Akademik Veri Yönetim Sistemi
Computational Biology and Chemistry, cilt.121, 2026 (SCI-Expanded, Scopus)
Foxp2 is a transcription factor containing poly-Q repeats, commonly found in brain proteins. It plays essential roles in speech, motor function, cognition, and emotion, and is expressed during embryonic development in the brain, lungs, heart, and intestines. Foxp2 is highly conserved among vertebrates. This study investigated the molecular evolution of Foxp2 by analyzing its sequence, structure, post-translational modifications (N-glycosylation and phosphorylation), positive selection signals, conserved motifs, domains, and interaction networks across five representative vertebrates: human, cattle, coelacanth, zebrafish, and pufferfish. Structural comparison showed closer similarity among human, cattle, and coelacanth, with a poly-Q tract absent in zebrafish and pufferfish. A unique 25-amino acid insertion was identified only in cattle. Two conserved domains were found in all species, while one domain was restricted to human, cattle, and coelacanth. Of 37 predicted motifs, motifs 30–37 associated with poly-Q repeats were exclusive to human, cattle, and coelacanth.

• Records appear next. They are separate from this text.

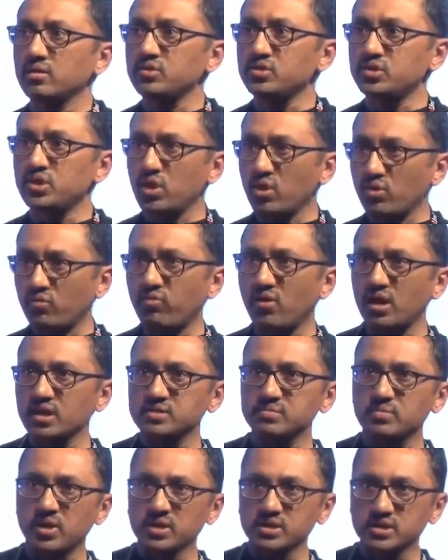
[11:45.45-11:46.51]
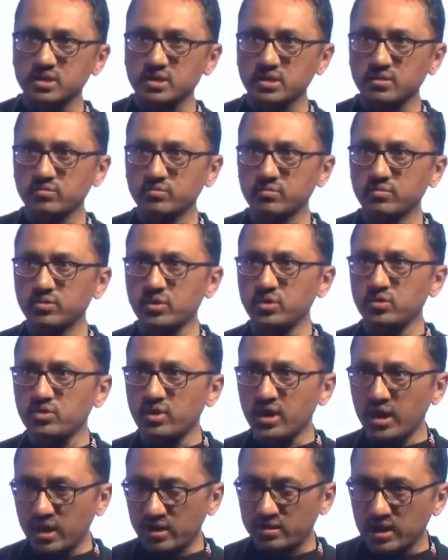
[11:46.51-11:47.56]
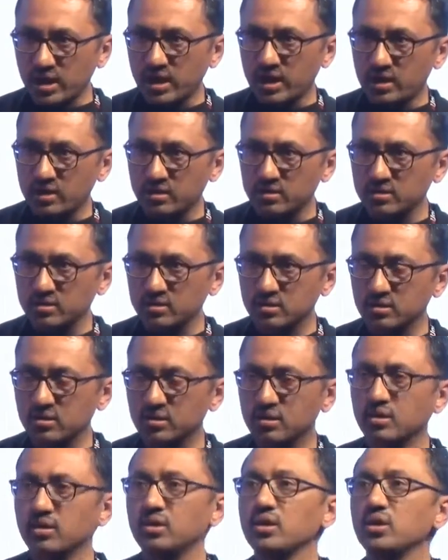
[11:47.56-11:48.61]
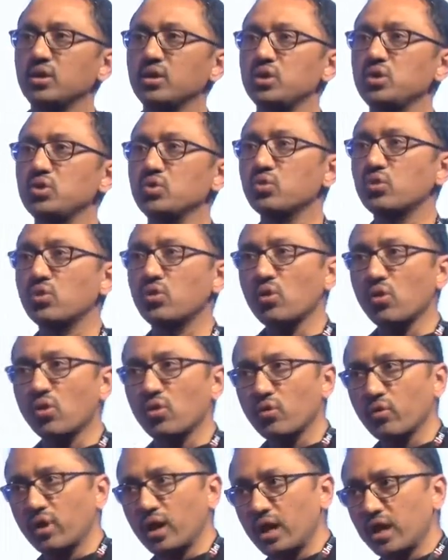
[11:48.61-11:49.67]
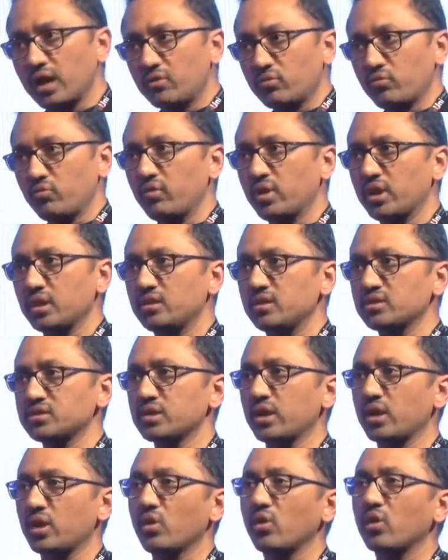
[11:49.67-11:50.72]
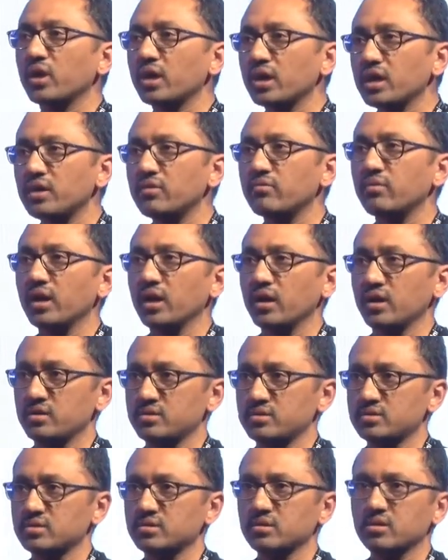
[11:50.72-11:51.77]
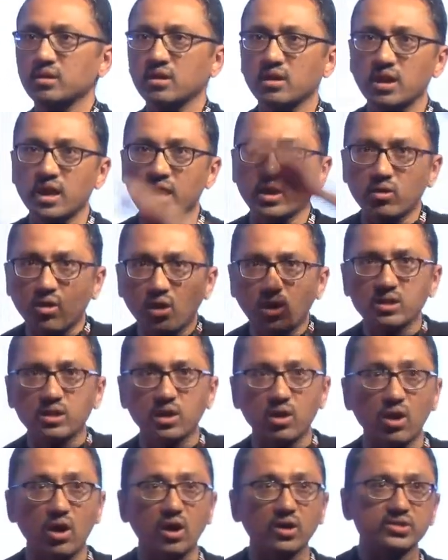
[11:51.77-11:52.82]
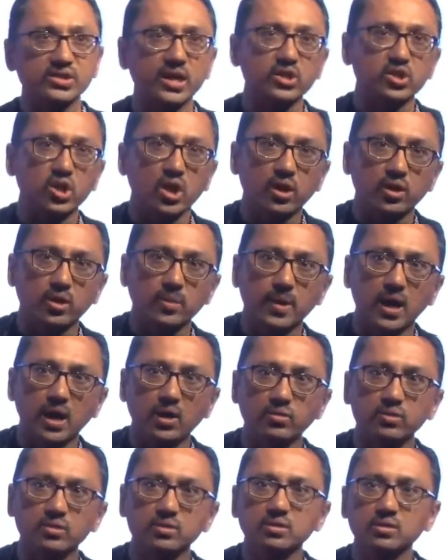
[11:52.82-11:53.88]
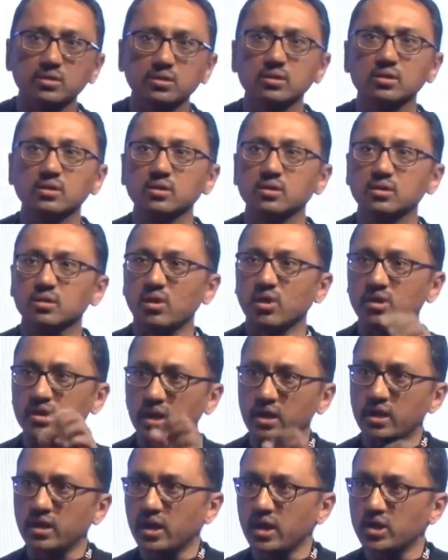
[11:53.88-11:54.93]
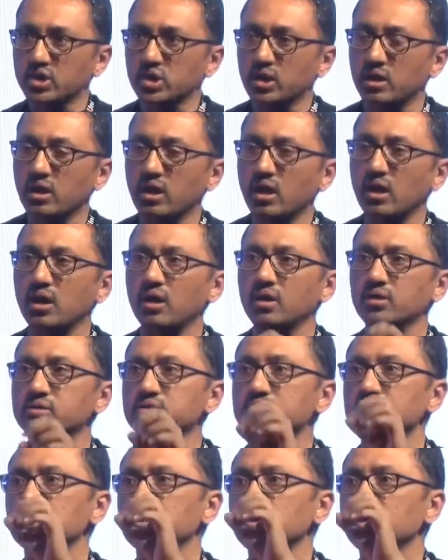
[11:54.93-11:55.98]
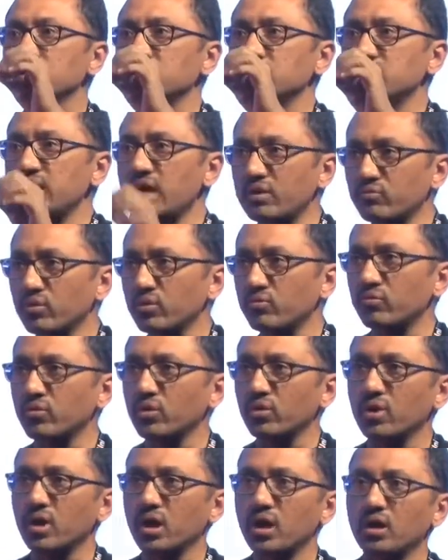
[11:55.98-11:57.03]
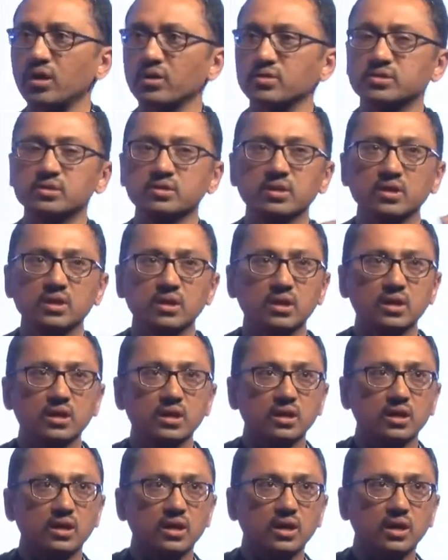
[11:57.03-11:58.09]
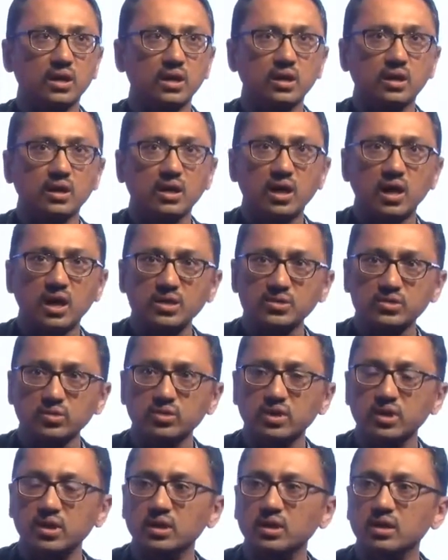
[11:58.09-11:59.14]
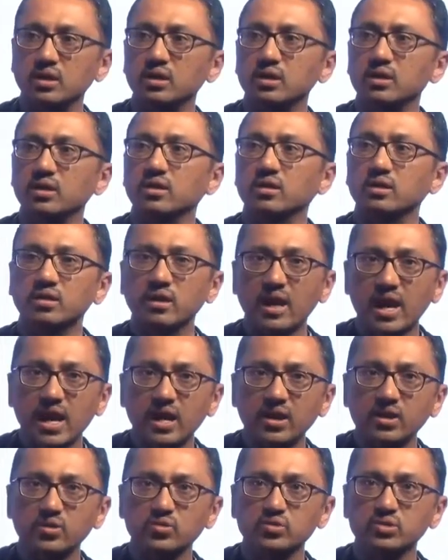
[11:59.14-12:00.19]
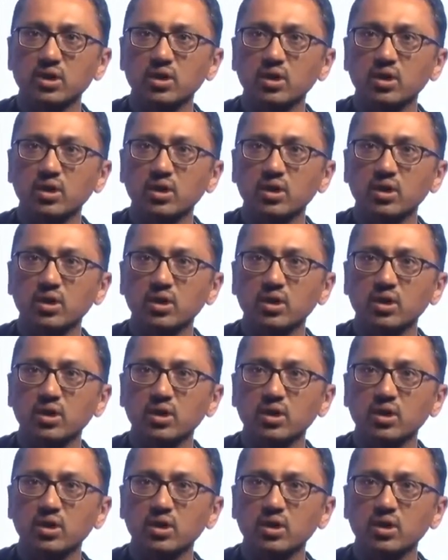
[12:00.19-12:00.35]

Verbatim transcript: zero false positive, you take that, you correlate with the security events like all the logs I talked about, authentication logs, network flow logs, uh, also the end user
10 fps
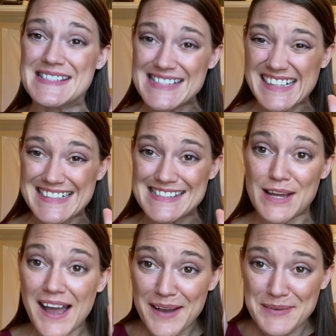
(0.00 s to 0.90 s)
6,
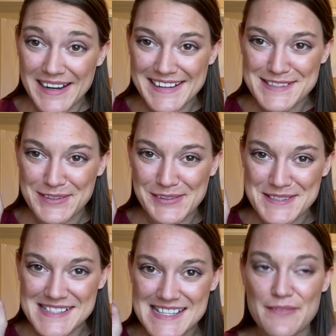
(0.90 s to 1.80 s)
we're getting so
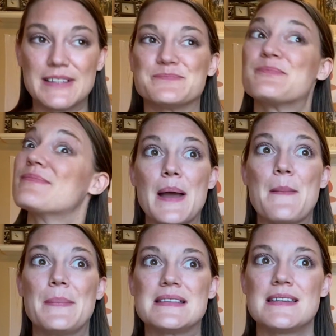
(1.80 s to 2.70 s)
close to 7.
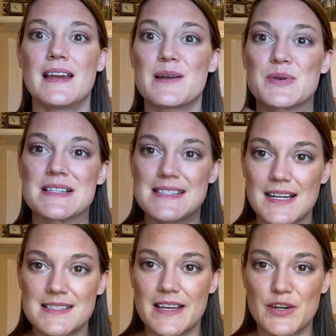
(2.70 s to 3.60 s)
But mistake number
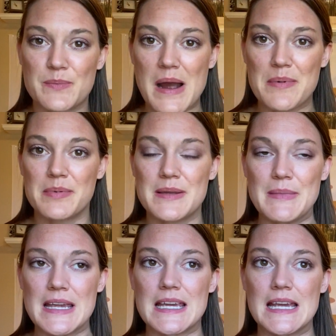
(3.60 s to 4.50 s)
6 that you're probably
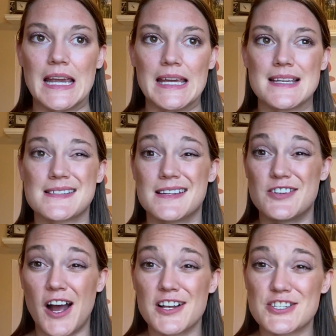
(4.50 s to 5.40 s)
making is
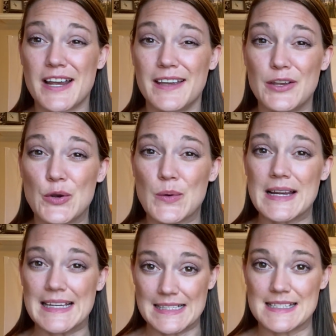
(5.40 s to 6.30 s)
not checking
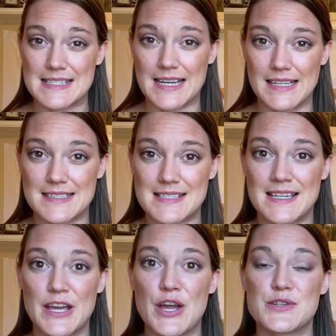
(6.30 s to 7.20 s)
your insights.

Poly-Q tracts are notable due to their links with neurodegenerative disorders such as prion diseases and Huntington's disease. Two distinct N-glycosylation profiles emerged: one shared by human, cattle, and coelacanth, and another by zebrafish and pufferfish. Protein interaction analysis consistently identified Ctb1, Nfatc2, and Tbr1 as partners. Phylogenetic analysis placed coelacanth closer to the human/cattle clade than to teleosts, reflecting its transitional evolutionary status. Together, these integrative bioinformatics results provide new insights into the molecular evolution of Foxp2, highlighting the evolutionary position of coelacanth and the functional relevance of poly-Q repeats in vertebrates.